The same is true in cases of the boom-bust cycle. During the bust, the PPM does not need to fall back down, but the structure of prices relative to each other must normalize.
August 4, 2016 at 10:58 am #21455johnwinters91ParticipantI’m having a hard time reconciling the statement that “the structure of prices will first be distorted and then restored.” with the statement that PPM goes down permanently.

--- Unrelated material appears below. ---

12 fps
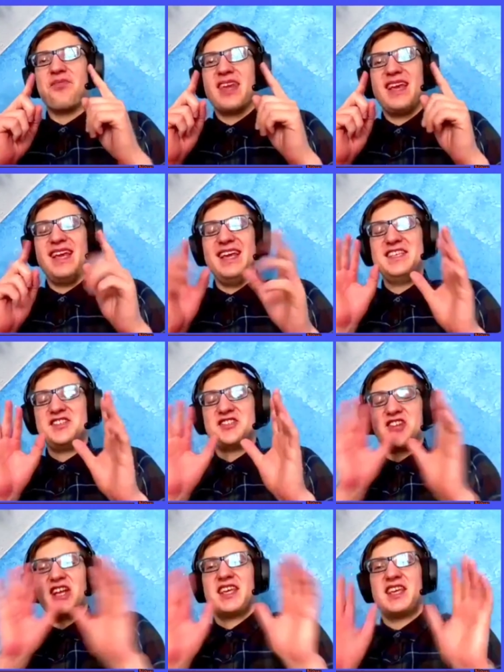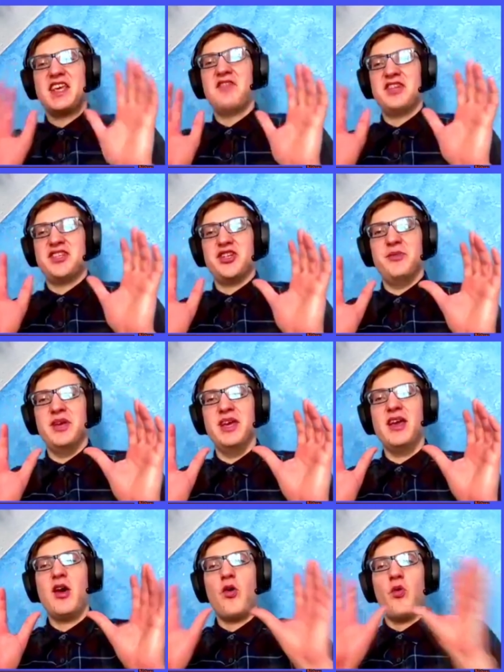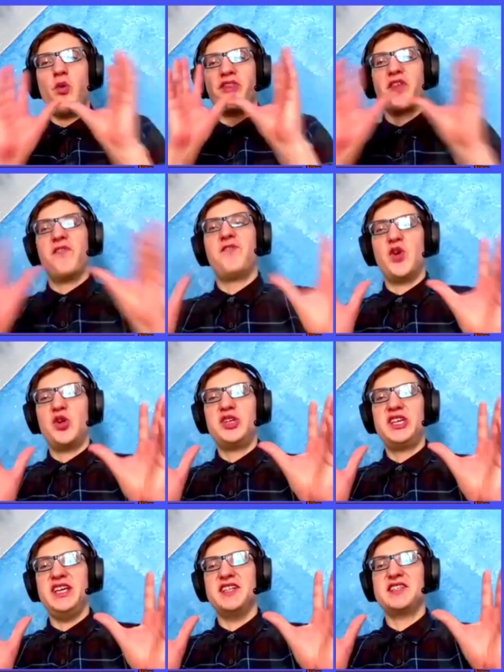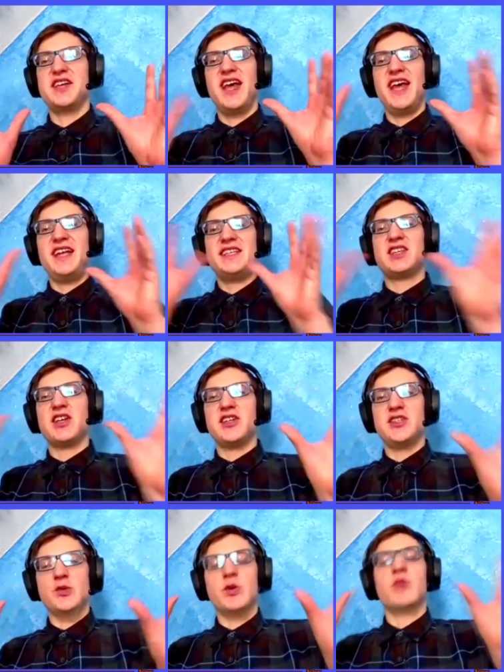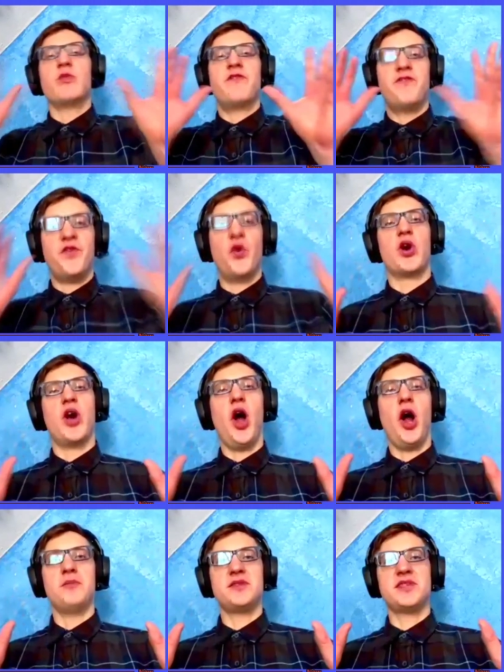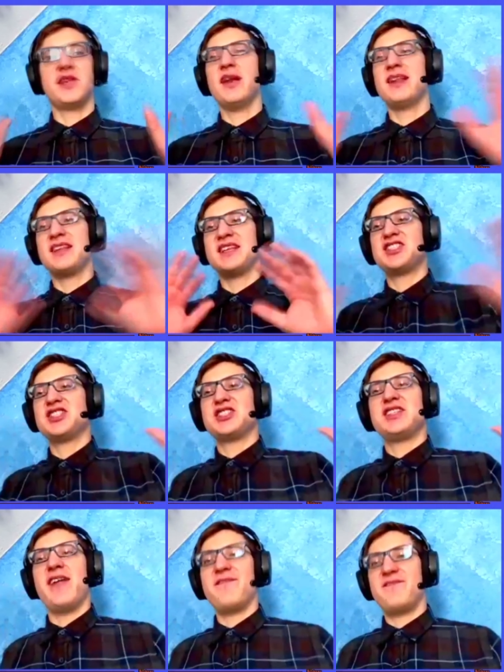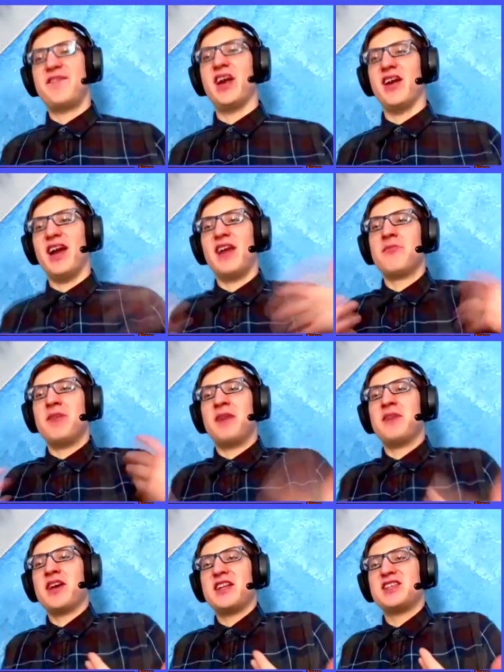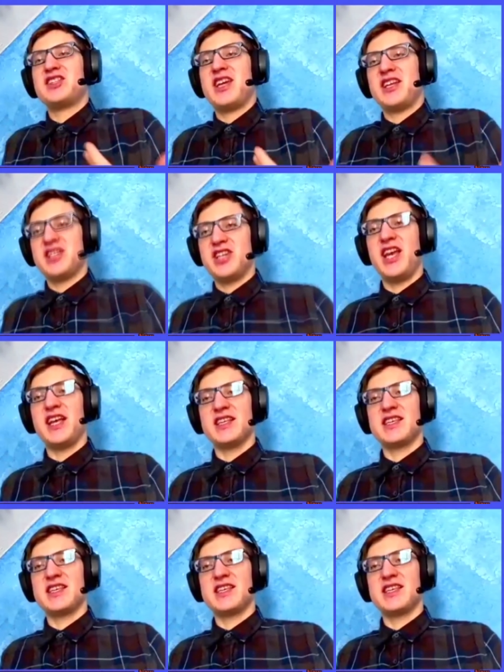He's gonna give it to me with the full heat, and he's gonna do it with 4 arms. That's just not fair. I'm not gonna stand a chance.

I’m reading Rothbard’s Mystery of Banking, and in his chapter about the supply of money, he uses the Angel Gabriel example of the effects of a QE. He writes that after a monetary expansion where the angel doubles peoples’ checking account balances,
” as they rush to spend the money, all that happens is that demand curves for all goods and services rise. Society is no better off than before, since real resources, labor, capital, goods, natural resources, productivity, have not changed at all. And so prices will, overall, approximately double, and people will find that they are not really any better off than they were before. Their cash balances have doubled, but so have prices, and so their purchasing power remains the same.”
What am I missing?
Thank you
August 4, 2016 at 3:55 pm #21456jmherbenerParticipantRothbard is referring to the purchasing power of a person’s entire money holdings. For example, at first he held $1,000 and the price of gasoline was $2.00 a gallon so the PP of of his $1,000 was 500 gallons of gasoline. After being visited by Gabriel, his money holdings were $2,000 and the price of gallon of gasoline was $4.00, so the PP of his entire money holdings was still 500 gallons.
What I was referring to as the PPM was the PP of a given amount of money, say a $1,000. After being visiting by Gabriel, the PP of a $1,000 has been cut in half. (500 gallons before his visit and 250 gallons after his visit.) This is the conventional way of referring to the PPM. It refers to the set of goods a given amount of money will buy.